You can also make Hong Kong richer by selective counting, but only fractionally.
These figures tell you that Singapore relies heavily on foreign labour. But there is more to the picture. What people don’t jump to tell you down there is that Singapore is also heavily owned by foreigners.
For every dollar of direct investment that Singaporeans have amassed abroad, foreigners have two dollars of direct investment in Singapore.
The results of all the foreign ownership are clearly apparent from the Singapore GDP figures.
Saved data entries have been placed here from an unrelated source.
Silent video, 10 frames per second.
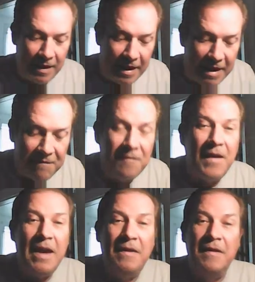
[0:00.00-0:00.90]
have
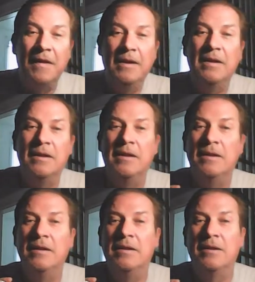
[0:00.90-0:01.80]
faith.
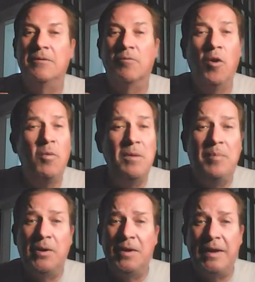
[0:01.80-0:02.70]
Rome wasn't
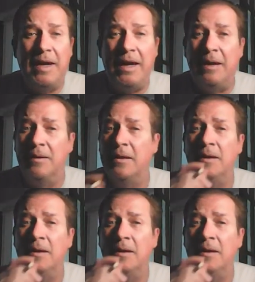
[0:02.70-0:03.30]
built in a day.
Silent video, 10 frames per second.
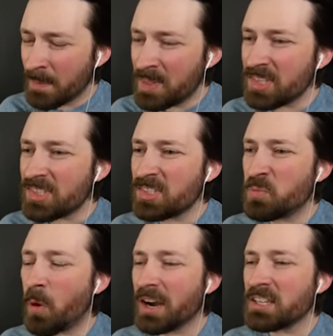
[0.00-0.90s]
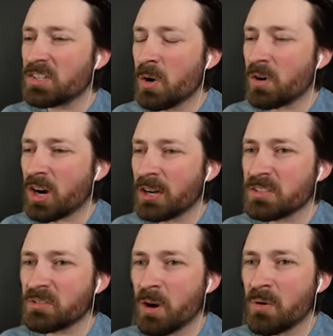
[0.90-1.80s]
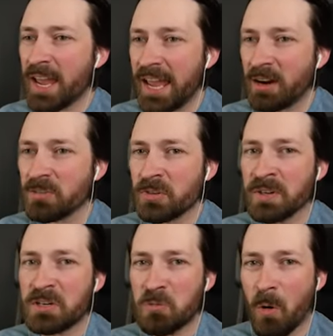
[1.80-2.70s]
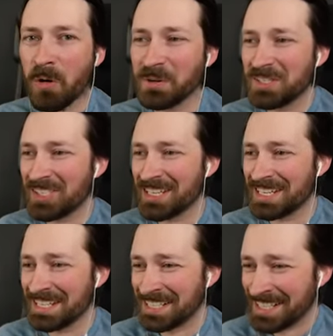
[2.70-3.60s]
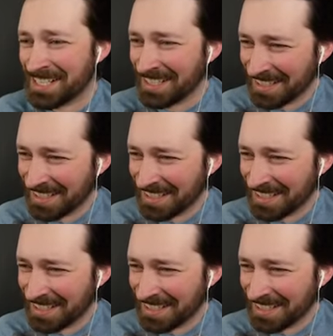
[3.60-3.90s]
This is why you don't cut your own hair during quarantine.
Net exports are in surplus by the equivalent of 26 per cent of GDP and have run at such high figures for many years.
“Singapore sold so much of itself to foreigners”?
As the chart shows, 40 years ago, before Singapore sold so much of itself to foreigners, personal consumption expenditure was about the same in both Hong Kong and Singapore as a percentage of GDP.
Personal consumption expenditure: S’pore 36%, Hong Kong 66% of GDP?
Since then, the figure has edged up for Hong Kong to 66 per cent of GDP while in Singapore it has collapsed to only 36 per cent of GDP.”
Average to spend on themselves: S’pore US$19,000, Hong Kong US$29,000?
As to “People in Hong Kong on average have US$29,000 each a year to spend on themselves while Singaporeans have only US$19,000, and the margin is growing rapidly in Hong Kong’s favour” – actually Singapore may on a relative basis, even be much worse compared to Hong Kong.
No minimum wage?
One of the reasons for this may be that Singapore does not have a minimum wage like Hong Kong, and Singapore has a very high proportion of lower-income workers.
Median gross income of all employed residents (excluding employer CPF) is $3,125?
According to the Ministry of Manpower’s (MOM) Yearbook of Manpower Statistics 2016 – the median gross income of all employed residents (excluding employer CPF) is $3,125.
407,400 earn less than $1,500?
There were 407,400 residents (about 19.4 per cent of the total workforce of 2.1 million) whose median gross income was less than $1,500 monthly.
After CPF = less than $1,200?
If we deduct the maximum employee CPF contribution of 20 per cent – the net take-home pay may be less than $1,200.
Arguably, most of the 407,400 people with take-home pay of less than $1,200 may be struggling to make ends meet.
47,000 earn less than $500?
If we breakdown the 407,400 earning less than $1,500 into 47,000 earning less than $500, 125,900 earning less than $1,000 and 234,500 earning less than $1,500 – the financial stress that lower-income workers may be facing may be even worse.
Also, Singaporeans have on average US$19,000 each a year to spend on themselves – is the “average” – meaning that the lower-income’s “spend on themselves” figure may be much worse.